Corriere della Sera, 24 gennaio 2024
Usi (e costumi) di Bignami
Il viceministro alle Infrastrutture, Galeazzo Bignami, 48 anni, di Bologna, pur con molto tatto ora eccepisce: «D’accordo che gli errori si pagano e fu un errore senz’altro farmi fotografare vestito da SS a una festa (nel 2005, ndr). Ma sinceramente passare pure per il nuovo Bava Beccaris mi sembra troppo...». Già, un’altra bufera si è appena abbattuta su di lui. Qualcuno lo ha paragonato a Fiorenzo Bava Beccaris, il generale italiano noto per aver guidato la sanguinosa repressione dei moti di Milano del 1898. Il M5S ieri ne ha chiesto a gran voce le dimissioni: «Bignami striglia la Polizia di Stato, pensa forse di essere ancora vestito da nazista?». Il caso è nato dopo che il segretario dell’Associazione nazionale funzionari di polizia (Anfp), Enzo Letizia, due giorni fa ha fatto un comunicato sulla manifestazione degli alluvionati di Forlì del 17 gennaio scorso, quando la premier Giorgia Meloni incontrò in municipio la presidente della Commissione europea, Ursula von der Leyen, per parlare degli aiuti all’Emilia-Romagna. Scrive l’Anfp: «Bignami, poco prima che arrivassero le personalità, ha platealmente protestato con il dirigente del servizio di ordine pubblico perché, a suo dire, si consentiva a dei facinorosi di manifestare vicino al palazzo del Comune».
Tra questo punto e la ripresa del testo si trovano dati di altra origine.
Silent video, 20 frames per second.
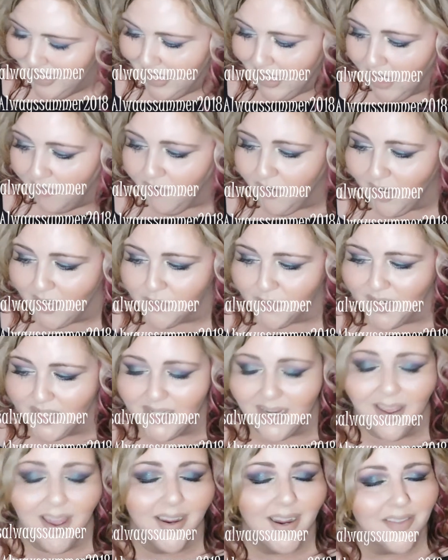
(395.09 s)
If you guys want to see
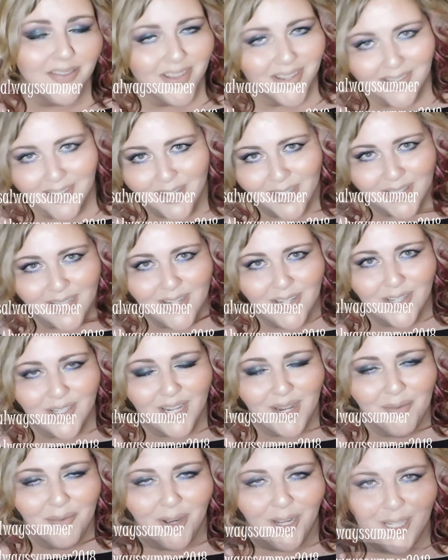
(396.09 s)
how I got this look, then just
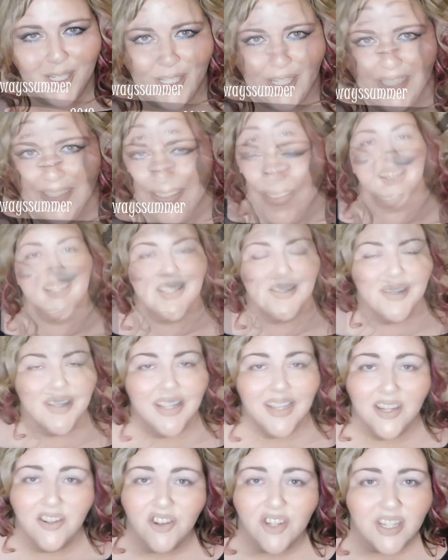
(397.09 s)
keep watching. Alright guys, so in
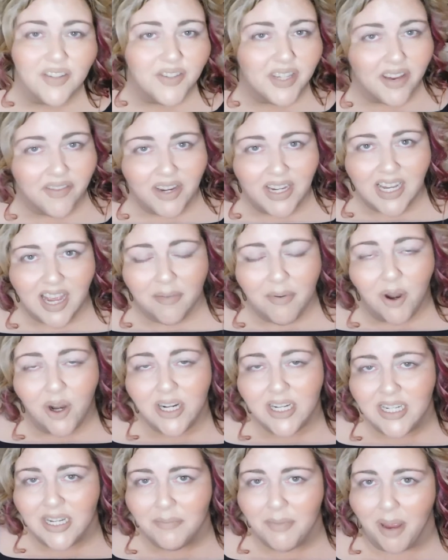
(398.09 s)
the interest of saving time, I
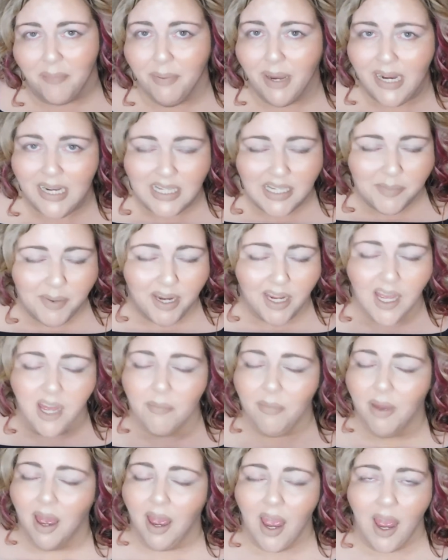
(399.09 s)
already did my base makeup,
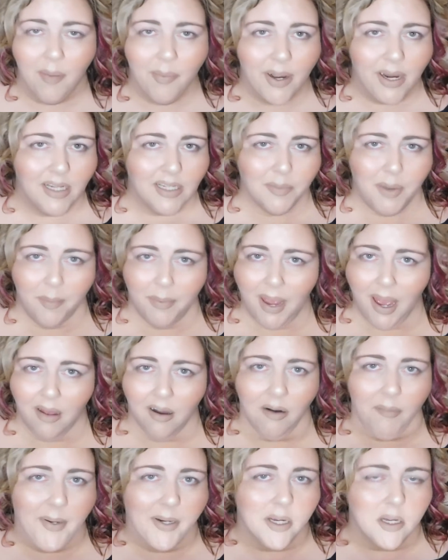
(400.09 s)
my eyebrows, my
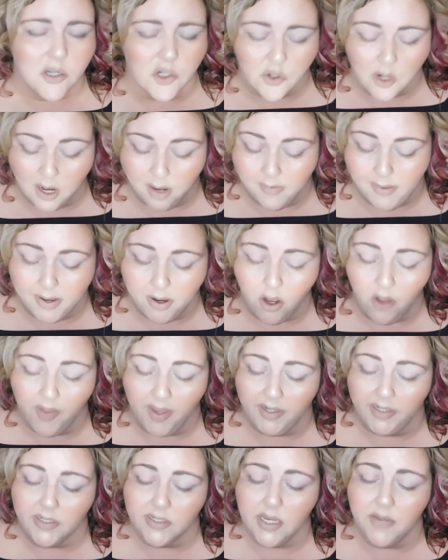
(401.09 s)
powder, my contour, highlight, all that
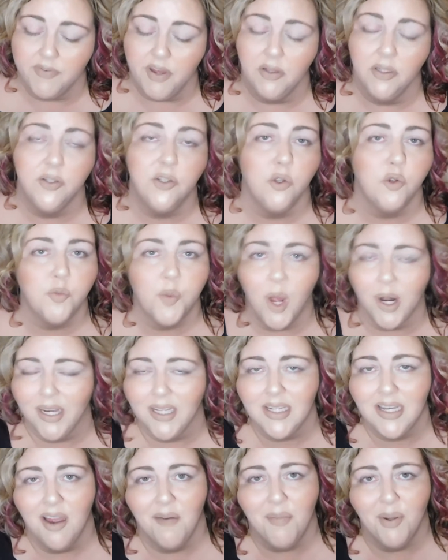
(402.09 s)
good stuff. I'll list those
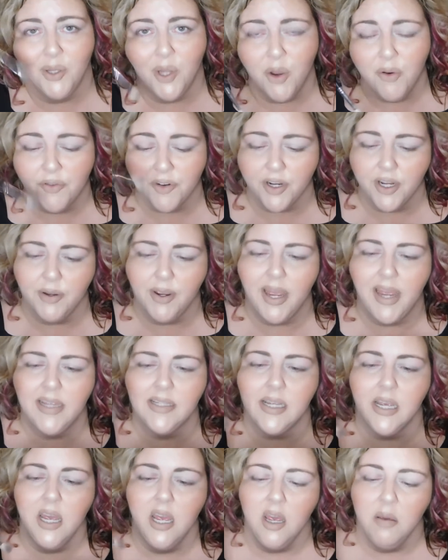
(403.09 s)
products down below for you guys,
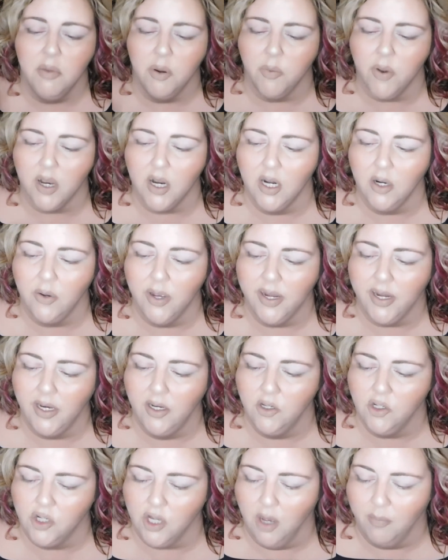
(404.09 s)
but we're gonna go ahead
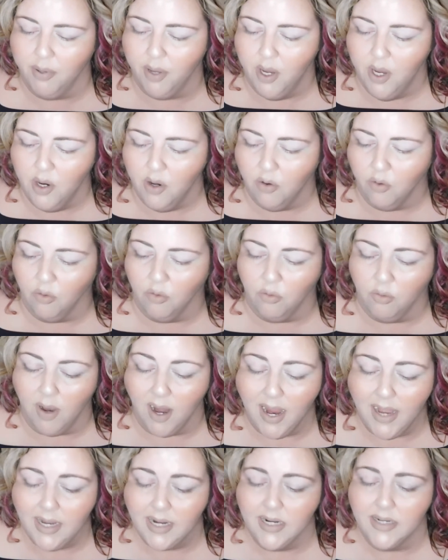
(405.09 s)
and jump
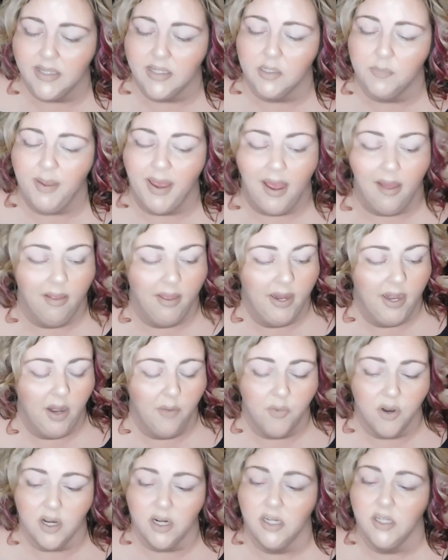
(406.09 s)
right into this palette, and
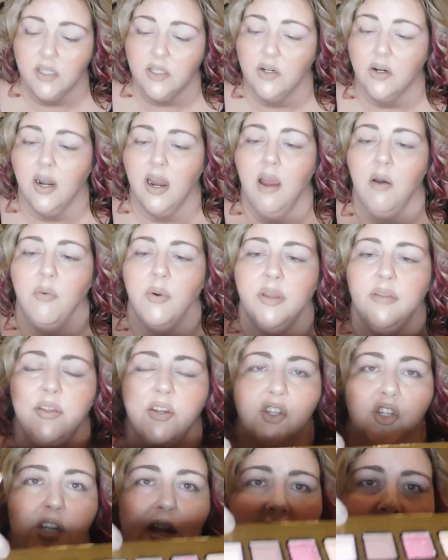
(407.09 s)
we're gonna start out with the
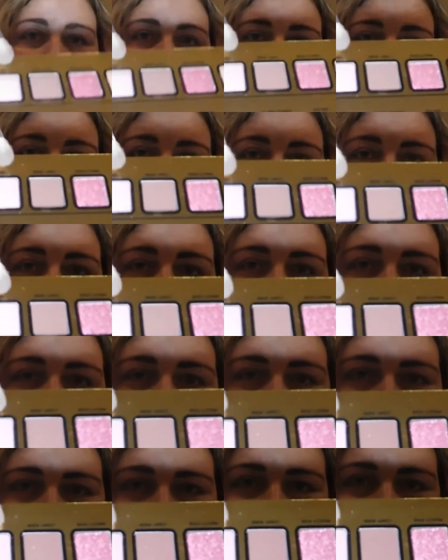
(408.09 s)
shade
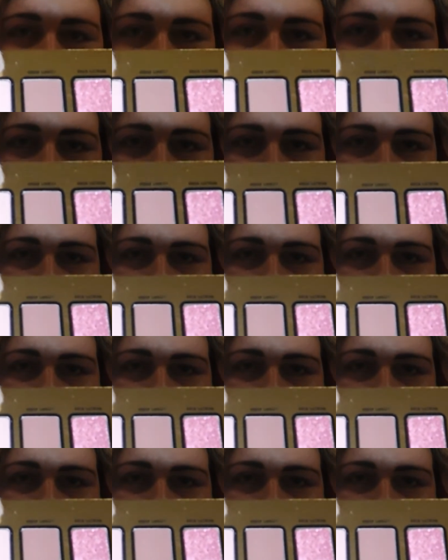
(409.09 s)
GG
Ora va detto che la famigerata fotografia con lui vestito da SS e scattata al suo addio al celibato (aveva 30 anni) lo perseguita a ogni passo e così infatti è successo anche questa volta. Ma il viceministro FdI giura di aver già chiarito con il sindacato di polizia e ammette pure «l’acceso confronto col funzionario», con il quale si conoscono da anni («ho fatto decine di manifestazioni, con la polizia ci parlo»). A suo dire, quel giorno, sarebbe sbottato semplicemente perché il poliziotto in questione applicherebbe in piazza sempre due pesi e due misure. Inflessibile col centrodestra, più disponibile col centrosinistra («davvero pensate che io non abbia a cuore la sorte degli alluvionati? Mia mamma Emanuela è di Forlì», chiosa).
L’avvocato Bignami aveva 4 anni e mezzo, «ricordo ancora il boato», quando scoppiò la bomba alla stazione di Bologna (2 agosto 1980) e «la verità va trovata senza guardare in faccia a nessuno». Non era ancora nato, invece, quando suo padre Marcello, dirigente Msi, l’8 marzo 1974, fu gambizzato sotto casa «con 5 colpi di pistola andati a segno sui 7 sparati» da terroristi di sinistra. Mai scoperti: «Erano gli anni dei Gatti Selvaggi e della Volante Rossa, il mio anticomunismo forse nasce da lì». Esattamente 15 anni dopo, poi, l’8 marzo 1989 («la vita a volte è magica»), nacque sua sorella Maria Runa: «Runa sì, avete capito bene...», sorride Galeazzo, che si fece le ossa nel Fronte della Gioventù, fu capogruppo di An a Bologna nel ’99, deputato di Forza Italia nel 2018 e l’anno dopo s’iscrisse a FdI. Sarà lui, dicono tutti, tanto apprezzato da Giorgia Meloni, il candidato presidente di centrodestra alle prossime Regionali in Emilia-Romagna del 2025: «Lo escludo», smentisce invece, «non per un discorso di volpe e l’uva, ma perché io sto dove mi ha messo la presidente». Cioè Meloni. Eppure da bolognese doc, devoto («anche gli atei») alla Madonna di San Luca e tifoso della Virtus, il sogno vero – confessa – sarebbe un giorno diventare il sindaco delle Due Torri: «Anche se un sindaco che appartiene alla destra a Bologna mi pare davvero impossibile».